→ Action item
Set down the data again word for word. Skip any pictures.

→ Data for processing
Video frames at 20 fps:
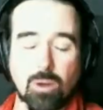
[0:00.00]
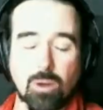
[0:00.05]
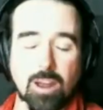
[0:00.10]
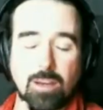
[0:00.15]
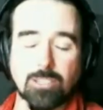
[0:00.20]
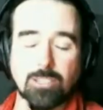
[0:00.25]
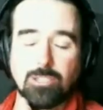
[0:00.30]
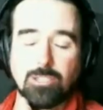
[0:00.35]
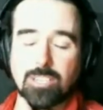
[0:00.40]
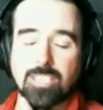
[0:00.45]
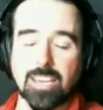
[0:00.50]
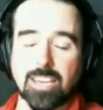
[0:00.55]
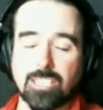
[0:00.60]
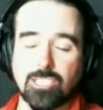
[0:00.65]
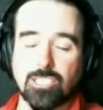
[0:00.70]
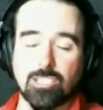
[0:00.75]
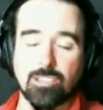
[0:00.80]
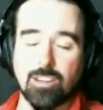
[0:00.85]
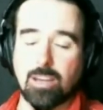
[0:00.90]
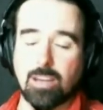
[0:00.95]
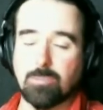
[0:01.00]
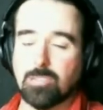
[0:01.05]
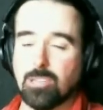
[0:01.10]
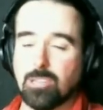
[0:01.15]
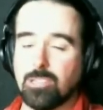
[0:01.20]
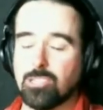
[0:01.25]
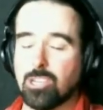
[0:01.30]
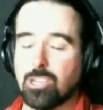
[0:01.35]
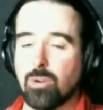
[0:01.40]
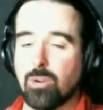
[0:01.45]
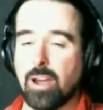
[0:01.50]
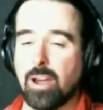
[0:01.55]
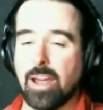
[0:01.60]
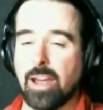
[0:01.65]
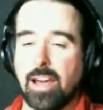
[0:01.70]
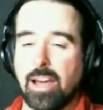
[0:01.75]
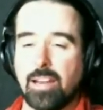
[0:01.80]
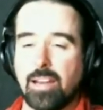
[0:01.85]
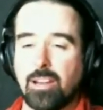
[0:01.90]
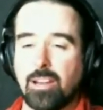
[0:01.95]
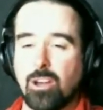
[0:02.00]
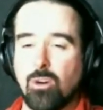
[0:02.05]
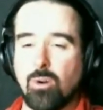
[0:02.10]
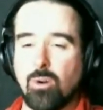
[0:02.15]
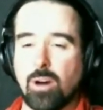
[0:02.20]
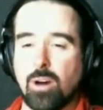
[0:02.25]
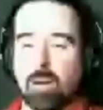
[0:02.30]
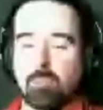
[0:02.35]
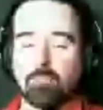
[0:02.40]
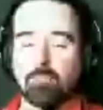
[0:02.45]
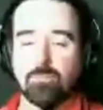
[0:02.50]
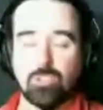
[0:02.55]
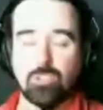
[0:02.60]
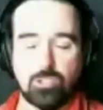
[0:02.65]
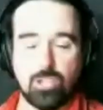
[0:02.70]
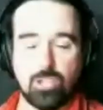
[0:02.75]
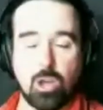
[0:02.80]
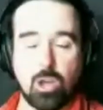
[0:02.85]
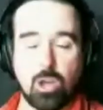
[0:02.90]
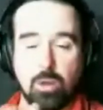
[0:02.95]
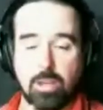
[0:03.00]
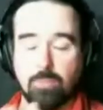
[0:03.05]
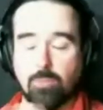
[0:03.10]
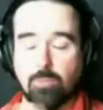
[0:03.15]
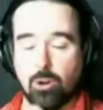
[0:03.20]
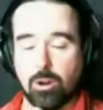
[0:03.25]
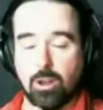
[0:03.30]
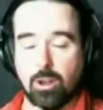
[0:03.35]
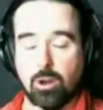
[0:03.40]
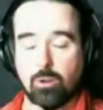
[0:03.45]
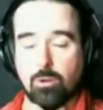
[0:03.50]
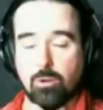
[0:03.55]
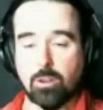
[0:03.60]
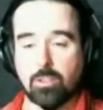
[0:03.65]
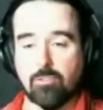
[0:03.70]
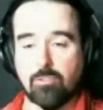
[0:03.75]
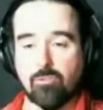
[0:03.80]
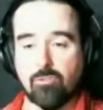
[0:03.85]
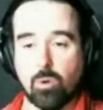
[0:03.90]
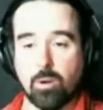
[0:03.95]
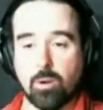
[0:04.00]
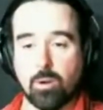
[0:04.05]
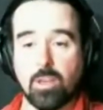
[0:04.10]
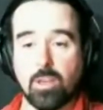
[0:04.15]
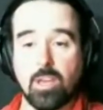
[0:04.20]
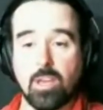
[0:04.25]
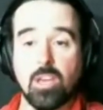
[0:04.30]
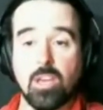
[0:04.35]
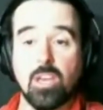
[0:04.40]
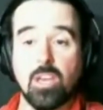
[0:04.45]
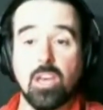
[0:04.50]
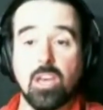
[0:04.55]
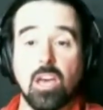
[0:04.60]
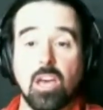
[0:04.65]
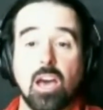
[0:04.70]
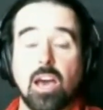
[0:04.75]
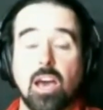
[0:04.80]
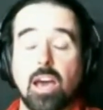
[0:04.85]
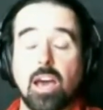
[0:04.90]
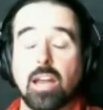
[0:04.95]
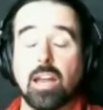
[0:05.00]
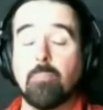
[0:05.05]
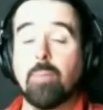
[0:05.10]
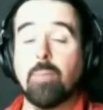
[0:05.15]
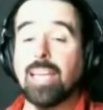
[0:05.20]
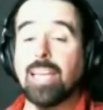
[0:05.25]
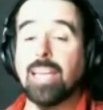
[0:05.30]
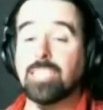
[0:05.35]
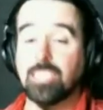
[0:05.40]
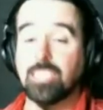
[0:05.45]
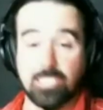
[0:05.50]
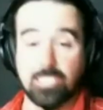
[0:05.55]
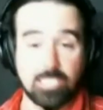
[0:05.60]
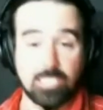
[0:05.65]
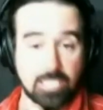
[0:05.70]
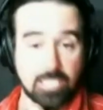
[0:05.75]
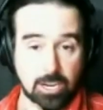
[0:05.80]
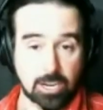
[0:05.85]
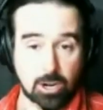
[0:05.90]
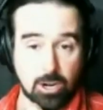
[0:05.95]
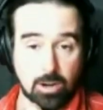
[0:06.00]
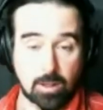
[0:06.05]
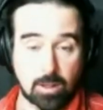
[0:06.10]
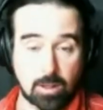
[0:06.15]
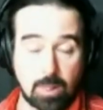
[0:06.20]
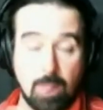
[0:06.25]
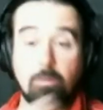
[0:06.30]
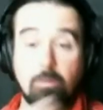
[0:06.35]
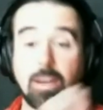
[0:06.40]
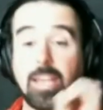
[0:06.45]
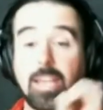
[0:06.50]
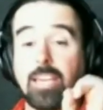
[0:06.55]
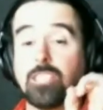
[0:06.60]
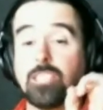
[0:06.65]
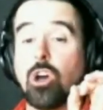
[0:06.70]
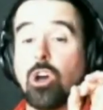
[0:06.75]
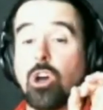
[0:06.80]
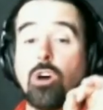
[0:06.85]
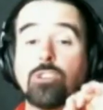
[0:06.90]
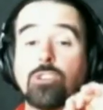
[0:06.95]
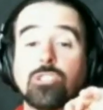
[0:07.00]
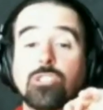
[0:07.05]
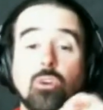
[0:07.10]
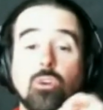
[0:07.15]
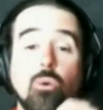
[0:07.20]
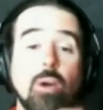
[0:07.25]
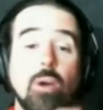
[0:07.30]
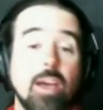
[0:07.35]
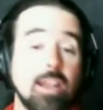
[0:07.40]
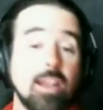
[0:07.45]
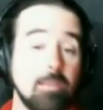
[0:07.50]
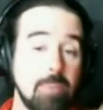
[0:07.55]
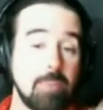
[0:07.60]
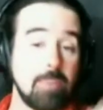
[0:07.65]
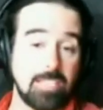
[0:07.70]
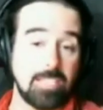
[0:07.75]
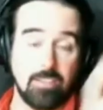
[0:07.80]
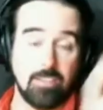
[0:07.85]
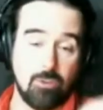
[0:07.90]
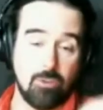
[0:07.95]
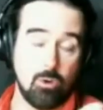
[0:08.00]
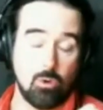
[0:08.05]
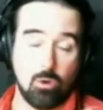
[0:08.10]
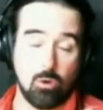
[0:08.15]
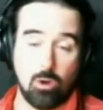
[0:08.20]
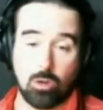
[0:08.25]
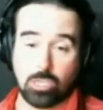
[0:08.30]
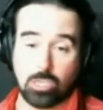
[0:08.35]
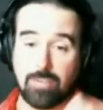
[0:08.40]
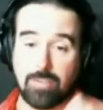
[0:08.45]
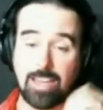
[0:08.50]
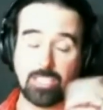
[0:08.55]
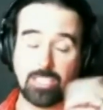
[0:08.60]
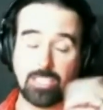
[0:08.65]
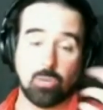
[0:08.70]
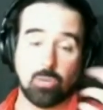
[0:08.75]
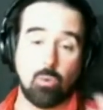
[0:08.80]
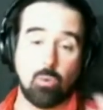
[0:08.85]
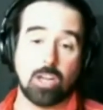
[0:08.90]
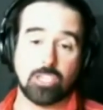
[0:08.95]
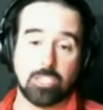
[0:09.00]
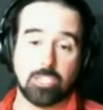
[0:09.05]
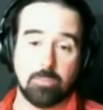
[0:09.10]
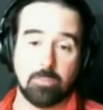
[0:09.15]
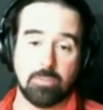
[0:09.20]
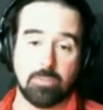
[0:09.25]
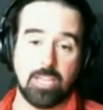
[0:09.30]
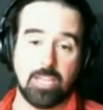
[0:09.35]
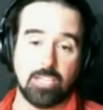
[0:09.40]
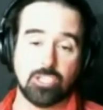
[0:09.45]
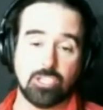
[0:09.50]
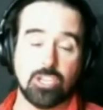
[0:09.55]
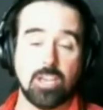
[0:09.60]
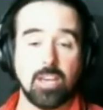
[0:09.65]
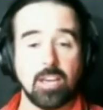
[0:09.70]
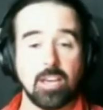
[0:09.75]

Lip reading: I was going to say is you're absolutely so right. I know Tony Hornell, who wrote the Ford, an amazing singer, but he is also an amazing vocal coach. I've actually watched him teach.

→ Exercise result
Video frames at 20 fps:
[0:00.00]
[0:00.05]
[0:00.10]
[0:00.15]
[0:00.20]
[0:00.25]
[0:00.30]
[0:00.35]
[0:00.40]
[0:00.45]
[0:00.50]
[0:00.55]
[0:00.60]
[0:00.65]
[0:00.70]
[0:00.75]
[0:00.80]
[0:00.85]
[0:00.90]
[0:00.95]
[0:01.00]
[0:01.05]
[0:01.10]
[0:01.15]
[0:01.20]
[0:01.25]
[0:01.30]
[0:01.35]
[0:01.40]
[0:01.45]
[0:01.50]
[0:01.55]
[0:01.60]
[0:01.65]
[0:01.70]
[0:01.75]
[0:01.80]
[0:01.85]
[0:01.90]
[0:01.95]
[0:02.00]
[0:02.05]
[0:02.10]
[0:02.15]
[0:02.20]
[0:02.25]
[0:02.30]
[0:02.35]
[0:02.40]
[0:02.45]
[0:02.50]
[0:02.55]
[0:02.60]
[0:02.65]
[0:02.70]
[0:02.75]
[0:02.80]
[0:02.85]
[0:02.90]
[0:02.95]
[0:03.00]
[0:03.05]
[0:03.10]
[0:03.15]
[0:03.20]
[0:03.25]
[0:03.30]
[0:03.35]
[0:03.40]
[0:03.45]
[0:03.50]
[0:03.55]
[0:03.60]
[0:03.65]
[0:03.70]
[0:03.75]
[0:03.80]
[0:03.85]
[0:03.90]
[0:03.95]
[0:04.00]
[0:04.05]
[0:04.10]
[0:04.15]
[0:04.20]
[0:04.25]
[0:04.30]
[0:04.35]
[0:04.40]
[0:04.45]
[0:04.50]
[0:04.55]
[0:04.60]
[0:04.65]
[0:04.70]
[0:04.75]
[0:04.80]
[0:04.85]
[0:04.90]
[0:04.95]
[0:05.00]
[0:05.05]
[0:05.10]
[0:05.15]
[0:05.20]
[0:05.25]
[0:05.30]
[0:05.35]
[0:05.40]
[0:05.45]
[0:05.50]
[0:05.55]
[0:05.60]
[0:05.65]
[0:05.70]
[0:05.75]
[0:05.80]
[0:05.85]
[0:05.90]
[0:05.95]
[0:06.00]
[0:06.05]
[0:06.10]
[0:06.15]
[0:06.20]
[0:06.25]
[0:06.30]
[0:06.35]
[0:06.40]
[0:06.45]
[0:06.50]
[0:06.55]
[0:06.60]
[0:06.65]
[0:06.70]
[0:06.75]
[0:06.80]
[0:06.85]
[0:06.90]
[0:06.95]
[0:07.00]
[0:07.05]
[0:07.10]
[0:07.15]
[0:07.20]
[0:07.25]
[0:07.30]
[0:07.35]
[0:07.40]
[0:07.45]
[0:07.50]
[0:07.55]
[0:07.60]
[0:07.65]
[0:07.70]
[0:07.75]
[0:07.80]
[0:07.85]
[0:07.90]
[0:07.95]
[0:08.00]
[0:08.05]
[0:08.10]
[0:08.15]
[0:08.20]
[0:08.25]
[0:08.30]
[0:08.35]
[0:08.40]
[0:08.45]
[0:08.50]
[0:08.55]
[0:08.60]
[0:08.65]
[0:08.70]
[0:08.75]
[0:08.80]
[0:08.85]
[0:08.90]
[0:08.95]
[0:09.00]
[0:09.05]
[0:09.10]
[0:09.15]
[0:09.20]
[0:09.25]
[0:09.30]
[0:09.35]
[0:09.40]
[0:09.45]
[0:09.50]
[0:09.55]
[0:09.60]
[0:09.65]
[0:09.70]
[0:09.75]

Lip reading: I was going to say is you're absolutely so right. I know Tony Hornell, who wrote the Ford, an amazing singer, but he is also an amazing vocal coach. I've actually watched him teach.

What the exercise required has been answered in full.